CME Bitcoin options — put and call options on open positions.Source: Econometrics

Trader’s position allocation earned $40,000 The most popular execution price target.

On the other hand, some option traders are betting that the spot price of Bitcoin will reach $60,000 by the end of October. In addition, analyst Crypto Hedger emphasized that the Bitcoin options expiring on November 26 indicate that the sentiment of the bulls is biased towards the execution target of $80,000.

The volume of buying/selling of Bitcoin options contracts in the past 24 hours on November 26.Source: Laevitas, crypto hedge

Konstantin Anissimov, Executive Director of CEX.IO, said: “At the current growth rate, Bitcoin has formed a very strong support at the price point of $50,000. Short-term traders may also need to pay attention to 56,000. Key resistance levels near the dollar,” add:

“Below or above these levels may trigger another catastrophic price reversal or a sharp rise to $60,000 in the fourth quarter.”

Bitcoin supply tightening

Ecoinometrics shared on-chain data is also displayed Higher level Bitcoin withdrawals From all cryptocurrency exchanges.

In detail, Bitcoin’s 30-day net transaction flow has been rising since July 2020. As shown in the color-coded chart below, blue and red indicate extreme outflows and inflows, respectively.

Bitcoin rolling net exchange traffic. Source: Coinmetrics

Econometrics points out that the number of bitcoins leaving the exchange is currently higher than in the previous four years Halving cycle.

Bitcoin rolling net transaction inflows (the second halving and the third). Source: Coinmetrics

At the same time, traders saw that the supply of Bitcoin on exchanges decreased, Increase “holding” activities, As a further catalyst for the liquidity crisis and more price increases.
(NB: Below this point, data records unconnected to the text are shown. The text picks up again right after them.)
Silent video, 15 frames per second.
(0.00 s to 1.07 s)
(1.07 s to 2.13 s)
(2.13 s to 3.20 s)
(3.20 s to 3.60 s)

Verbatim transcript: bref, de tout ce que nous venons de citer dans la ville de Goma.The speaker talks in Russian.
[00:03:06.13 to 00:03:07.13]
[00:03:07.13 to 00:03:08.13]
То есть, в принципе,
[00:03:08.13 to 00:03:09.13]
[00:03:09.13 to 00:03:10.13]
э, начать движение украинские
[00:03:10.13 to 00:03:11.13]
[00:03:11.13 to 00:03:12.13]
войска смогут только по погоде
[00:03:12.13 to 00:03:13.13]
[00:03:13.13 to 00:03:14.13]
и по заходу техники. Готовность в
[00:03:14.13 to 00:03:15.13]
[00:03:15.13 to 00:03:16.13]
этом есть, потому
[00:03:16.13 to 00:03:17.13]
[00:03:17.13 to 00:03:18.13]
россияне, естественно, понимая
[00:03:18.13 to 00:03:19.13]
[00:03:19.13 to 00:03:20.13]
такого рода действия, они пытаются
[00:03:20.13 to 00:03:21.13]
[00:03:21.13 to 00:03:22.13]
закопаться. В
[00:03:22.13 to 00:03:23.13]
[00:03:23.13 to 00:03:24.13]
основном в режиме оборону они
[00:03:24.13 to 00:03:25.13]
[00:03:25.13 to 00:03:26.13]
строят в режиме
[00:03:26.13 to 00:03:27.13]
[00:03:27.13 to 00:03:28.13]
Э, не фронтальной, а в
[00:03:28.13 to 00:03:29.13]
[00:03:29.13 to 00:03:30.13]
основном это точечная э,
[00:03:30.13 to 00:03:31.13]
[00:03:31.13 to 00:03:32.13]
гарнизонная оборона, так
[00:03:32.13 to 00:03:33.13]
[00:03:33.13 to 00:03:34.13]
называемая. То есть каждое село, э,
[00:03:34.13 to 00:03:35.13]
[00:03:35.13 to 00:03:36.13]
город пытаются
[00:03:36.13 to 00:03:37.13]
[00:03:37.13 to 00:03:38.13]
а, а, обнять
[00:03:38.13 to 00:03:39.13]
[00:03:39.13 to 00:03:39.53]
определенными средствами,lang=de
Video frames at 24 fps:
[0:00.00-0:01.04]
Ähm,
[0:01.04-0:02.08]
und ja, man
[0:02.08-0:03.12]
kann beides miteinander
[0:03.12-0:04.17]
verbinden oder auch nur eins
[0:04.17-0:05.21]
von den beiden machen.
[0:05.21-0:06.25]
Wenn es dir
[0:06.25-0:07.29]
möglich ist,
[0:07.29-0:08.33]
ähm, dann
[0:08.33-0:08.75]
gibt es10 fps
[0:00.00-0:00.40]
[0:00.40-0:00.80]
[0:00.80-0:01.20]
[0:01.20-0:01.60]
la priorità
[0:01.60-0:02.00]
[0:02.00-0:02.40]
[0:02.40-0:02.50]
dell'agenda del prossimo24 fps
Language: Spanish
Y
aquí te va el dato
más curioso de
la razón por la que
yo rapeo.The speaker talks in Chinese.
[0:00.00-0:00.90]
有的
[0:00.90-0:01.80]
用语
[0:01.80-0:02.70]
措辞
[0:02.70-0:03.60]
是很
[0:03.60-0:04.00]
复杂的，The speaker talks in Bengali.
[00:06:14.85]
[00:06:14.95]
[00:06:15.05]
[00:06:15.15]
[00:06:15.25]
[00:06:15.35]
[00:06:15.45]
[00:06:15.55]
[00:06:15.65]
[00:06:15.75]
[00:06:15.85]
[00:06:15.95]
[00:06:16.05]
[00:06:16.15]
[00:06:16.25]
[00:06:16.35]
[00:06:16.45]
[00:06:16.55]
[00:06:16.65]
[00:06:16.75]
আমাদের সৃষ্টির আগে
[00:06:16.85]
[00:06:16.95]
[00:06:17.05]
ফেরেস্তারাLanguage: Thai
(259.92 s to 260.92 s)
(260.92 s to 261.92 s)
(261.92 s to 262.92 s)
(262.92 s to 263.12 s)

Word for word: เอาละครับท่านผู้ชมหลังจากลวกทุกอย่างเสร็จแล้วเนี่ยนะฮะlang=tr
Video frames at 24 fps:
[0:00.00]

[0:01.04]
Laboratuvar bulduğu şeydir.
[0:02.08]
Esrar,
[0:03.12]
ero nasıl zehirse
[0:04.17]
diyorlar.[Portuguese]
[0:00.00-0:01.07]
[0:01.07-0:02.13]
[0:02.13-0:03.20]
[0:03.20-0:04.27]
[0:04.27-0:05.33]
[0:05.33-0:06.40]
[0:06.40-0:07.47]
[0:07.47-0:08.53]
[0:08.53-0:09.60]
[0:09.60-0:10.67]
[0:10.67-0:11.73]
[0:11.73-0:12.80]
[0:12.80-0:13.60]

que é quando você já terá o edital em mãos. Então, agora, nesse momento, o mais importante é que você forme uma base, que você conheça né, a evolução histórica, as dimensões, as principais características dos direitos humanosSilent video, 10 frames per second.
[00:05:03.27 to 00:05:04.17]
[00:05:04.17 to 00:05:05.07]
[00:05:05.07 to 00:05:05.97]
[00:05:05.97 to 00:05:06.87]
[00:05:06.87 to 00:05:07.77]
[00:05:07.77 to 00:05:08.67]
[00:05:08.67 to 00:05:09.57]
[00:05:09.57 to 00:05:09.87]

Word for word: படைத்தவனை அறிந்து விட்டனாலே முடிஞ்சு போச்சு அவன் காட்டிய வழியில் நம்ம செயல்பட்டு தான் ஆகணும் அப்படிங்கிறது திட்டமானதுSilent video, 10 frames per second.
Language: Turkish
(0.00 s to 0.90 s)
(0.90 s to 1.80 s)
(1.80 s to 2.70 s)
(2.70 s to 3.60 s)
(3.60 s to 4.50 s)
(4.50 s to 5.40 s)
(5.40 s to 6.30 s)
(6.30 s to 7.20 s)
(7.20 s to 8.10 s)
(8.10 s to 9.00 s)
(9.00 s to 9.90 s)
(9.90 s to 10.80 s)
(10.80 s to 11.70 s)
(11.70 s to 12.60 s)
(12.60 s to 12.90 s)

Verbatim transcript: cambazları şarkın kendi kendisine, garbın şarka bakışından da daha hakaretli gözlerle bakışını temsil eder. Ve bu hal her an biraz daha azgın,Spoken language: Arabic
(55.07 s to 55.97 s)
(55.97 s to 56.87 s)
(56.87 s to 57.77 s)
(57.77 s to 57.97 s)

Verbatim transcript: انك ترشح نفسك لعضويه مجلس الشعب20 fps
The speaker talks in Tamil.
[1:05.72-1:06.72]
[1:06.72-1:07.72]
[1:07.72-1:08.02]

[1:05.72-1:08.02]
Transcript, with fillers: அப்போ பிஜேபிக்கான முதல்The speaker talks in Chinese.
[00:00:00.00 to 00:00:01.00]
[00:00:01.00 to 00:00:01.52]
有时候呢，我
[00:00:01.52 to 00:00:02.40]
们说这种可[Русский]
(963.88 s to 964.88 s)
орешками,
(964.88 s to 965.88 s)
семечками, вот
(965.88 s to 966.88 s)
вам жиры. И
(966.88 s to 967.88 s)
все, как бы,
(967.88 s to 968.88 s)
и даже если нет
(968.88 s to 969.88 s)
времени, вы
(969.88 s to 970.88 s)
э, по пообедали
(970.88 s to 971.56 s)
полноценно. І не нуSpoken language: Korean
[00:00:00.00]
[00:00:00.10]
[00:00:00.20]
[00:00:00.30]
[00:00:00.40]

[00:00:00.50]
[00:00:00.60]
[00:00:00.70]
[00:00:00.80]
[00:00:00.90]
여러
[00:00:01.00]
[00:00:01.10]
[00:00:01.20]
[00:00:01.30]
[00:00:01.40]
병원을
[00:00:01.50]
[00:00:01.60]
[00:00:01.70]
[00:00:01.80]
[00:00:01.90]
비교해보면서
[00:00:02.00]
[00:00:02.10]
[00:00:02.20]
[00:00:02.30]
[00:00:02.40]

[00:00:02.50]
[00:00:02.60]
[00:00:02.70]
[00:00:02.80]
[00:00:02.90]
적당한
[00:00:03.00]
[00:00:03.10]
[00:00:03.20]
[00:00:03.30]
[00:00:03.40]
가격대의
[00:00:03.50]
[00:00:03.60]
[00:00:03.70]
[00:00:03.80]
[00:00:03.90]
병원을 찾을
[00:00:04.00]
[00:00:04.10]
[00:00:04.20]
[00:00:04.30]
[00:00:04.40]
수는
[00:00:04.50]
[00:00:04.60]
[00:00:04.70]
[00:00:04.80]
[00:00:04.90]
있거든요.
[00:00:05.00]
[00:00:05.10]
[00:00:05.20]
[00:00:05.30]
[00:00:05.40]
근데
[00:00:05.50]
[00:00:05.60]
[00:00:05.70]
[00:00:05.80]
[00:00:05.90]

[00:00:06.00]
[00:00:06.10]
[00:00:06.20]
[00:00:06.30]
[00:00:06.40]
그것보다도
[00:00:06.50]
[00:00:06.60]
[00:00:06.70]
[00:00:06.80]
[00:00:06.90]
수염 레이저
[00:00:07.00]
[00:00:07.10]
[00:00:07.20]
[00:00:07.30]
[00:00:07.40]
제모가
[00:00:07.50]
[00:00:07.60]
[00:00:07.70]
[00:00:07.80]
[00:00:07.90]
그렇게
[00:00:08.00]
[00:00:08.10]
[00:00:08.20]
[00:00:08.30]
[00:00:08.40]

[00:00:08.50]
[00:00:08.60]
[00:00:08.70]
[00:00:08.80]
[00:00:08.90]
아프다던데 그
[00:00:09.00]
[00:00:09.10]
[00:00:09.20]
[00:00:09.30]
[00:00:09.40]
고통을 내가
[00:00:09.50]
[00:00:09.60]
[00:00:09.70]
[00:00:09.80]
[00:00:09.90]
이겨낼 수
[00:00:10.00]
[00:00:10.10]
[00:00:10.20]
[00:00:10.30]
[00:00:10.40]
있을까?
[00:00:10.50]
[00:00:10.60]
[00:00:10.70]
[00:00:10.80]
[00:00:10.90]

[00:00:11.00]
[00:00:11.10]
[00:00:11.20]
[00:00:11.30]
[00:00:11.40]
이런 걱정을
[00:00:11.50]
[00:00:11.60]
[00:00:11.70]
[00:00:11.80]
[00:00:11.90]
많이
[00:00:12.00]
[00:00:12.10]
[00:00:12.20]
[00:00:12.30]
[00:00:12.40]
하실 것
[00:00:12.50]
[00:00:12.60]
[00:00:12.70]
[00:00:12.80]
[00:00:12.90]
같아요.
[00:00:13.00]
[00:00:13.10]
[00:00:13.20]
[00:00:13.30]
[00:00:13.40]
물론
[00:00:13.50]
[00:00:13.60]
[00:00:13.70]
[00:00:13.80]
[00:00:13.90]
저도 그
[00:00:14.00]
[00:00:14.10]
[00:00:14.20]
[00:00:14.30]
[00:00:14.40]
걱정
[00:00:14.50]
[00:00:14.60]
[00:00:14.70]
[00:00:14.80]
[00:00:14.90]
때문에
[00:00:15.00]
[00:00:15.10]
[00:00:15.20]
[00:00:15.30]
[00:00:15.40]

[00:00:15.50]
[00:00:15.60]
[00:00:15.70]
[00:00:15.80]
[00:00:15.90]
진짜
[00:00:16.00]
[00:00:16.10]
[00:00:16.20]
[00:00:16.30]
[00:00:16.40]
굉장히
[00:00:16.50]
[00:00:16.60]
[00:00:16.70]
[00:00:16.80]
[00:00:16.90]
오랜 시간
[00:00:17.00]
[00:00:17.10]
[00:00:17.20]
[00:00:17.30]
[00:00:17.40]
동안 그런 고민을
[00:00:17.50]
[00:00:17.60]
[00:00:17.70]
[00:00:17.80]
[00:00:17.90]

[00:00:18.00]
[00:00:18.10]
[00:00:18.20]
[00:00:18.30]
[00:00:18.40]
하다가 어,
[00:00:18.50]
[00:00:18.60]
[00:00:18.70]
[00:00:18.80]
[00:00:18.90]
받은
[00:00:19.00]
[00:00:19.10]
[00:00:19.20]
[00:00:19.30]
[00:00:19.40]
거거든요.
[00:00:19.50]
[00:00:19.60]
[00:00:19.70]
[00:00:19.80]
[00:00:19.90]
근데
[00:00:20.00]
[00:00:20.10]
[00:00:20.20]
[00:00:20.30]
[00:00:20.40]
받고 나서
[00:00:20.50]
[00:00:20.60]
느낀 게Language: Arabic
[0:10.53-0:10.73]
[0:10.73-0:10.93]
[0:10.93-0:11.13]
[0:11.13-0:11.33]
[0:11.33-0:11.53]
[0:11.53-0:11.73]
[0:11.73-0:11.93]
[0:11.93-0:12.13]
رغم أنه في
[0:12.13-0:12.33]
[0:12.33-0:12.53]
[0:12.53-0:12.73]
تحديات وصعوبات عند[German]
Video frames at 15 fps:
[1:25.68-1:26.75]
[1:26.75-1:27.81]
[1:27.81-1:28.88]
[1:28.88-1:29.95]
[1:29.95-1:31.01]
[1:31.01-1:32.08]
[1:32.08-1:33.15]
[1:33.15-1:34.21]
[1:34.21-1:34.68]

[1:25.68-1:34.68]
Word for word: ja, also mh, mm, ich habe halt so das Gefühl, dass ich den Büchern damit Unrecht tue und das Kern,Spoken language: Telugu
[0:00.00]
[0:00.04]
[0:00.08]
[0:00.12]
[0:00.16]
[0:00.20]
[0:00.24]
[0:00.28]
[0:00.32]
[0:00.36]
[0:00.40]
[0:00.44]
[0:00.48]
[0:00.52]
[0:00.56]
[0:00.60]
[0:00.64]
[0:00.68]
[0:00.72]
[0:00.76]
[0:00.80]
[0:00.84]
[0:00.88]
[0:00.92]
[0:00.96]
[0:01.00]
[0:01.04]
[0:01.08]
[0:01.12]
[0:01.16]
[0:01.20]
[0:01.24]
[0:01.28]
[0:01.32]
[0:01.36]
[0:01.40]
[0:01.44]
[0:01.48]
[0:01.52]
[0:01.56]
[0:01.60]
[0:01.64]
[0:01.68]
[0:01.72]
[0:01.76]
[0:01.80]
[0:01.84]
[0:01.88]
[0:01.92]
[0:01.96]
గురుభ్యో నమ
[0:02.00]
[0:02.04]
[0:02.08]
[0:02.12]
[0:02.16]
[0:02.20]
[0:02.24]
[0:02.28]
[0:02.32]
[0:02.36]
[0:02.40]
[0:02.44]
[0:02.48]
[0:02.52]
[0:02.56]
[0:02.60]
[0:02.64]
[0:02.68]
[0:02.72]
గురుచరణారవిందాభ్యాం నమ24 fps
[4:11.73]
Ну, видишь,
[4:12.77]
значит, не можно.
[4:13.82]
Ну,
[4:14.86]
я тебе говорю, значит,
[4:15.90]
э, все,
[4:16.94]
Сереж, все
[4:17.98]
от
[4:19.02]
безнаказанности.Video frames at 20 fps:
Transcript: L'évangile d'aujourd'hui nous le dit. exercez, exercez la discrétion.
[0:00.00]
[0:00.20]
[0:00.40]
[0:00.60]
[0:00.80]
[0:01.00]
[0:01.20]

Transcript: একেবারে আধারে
related: Bitcoin’s “blockbuster breakthrough” fractal indicates that the price of BTC may reach US$250,000 to US$350,000 in 2021

“There did exist periods of net outflows, but in terms of scale, they seem to be much smaller than where we are now,” Ecoinometrics emphasized, adding:

“This is another sign that we are facing a liquidity crisis, which may make Bitcoin’s value much higher than it is now.”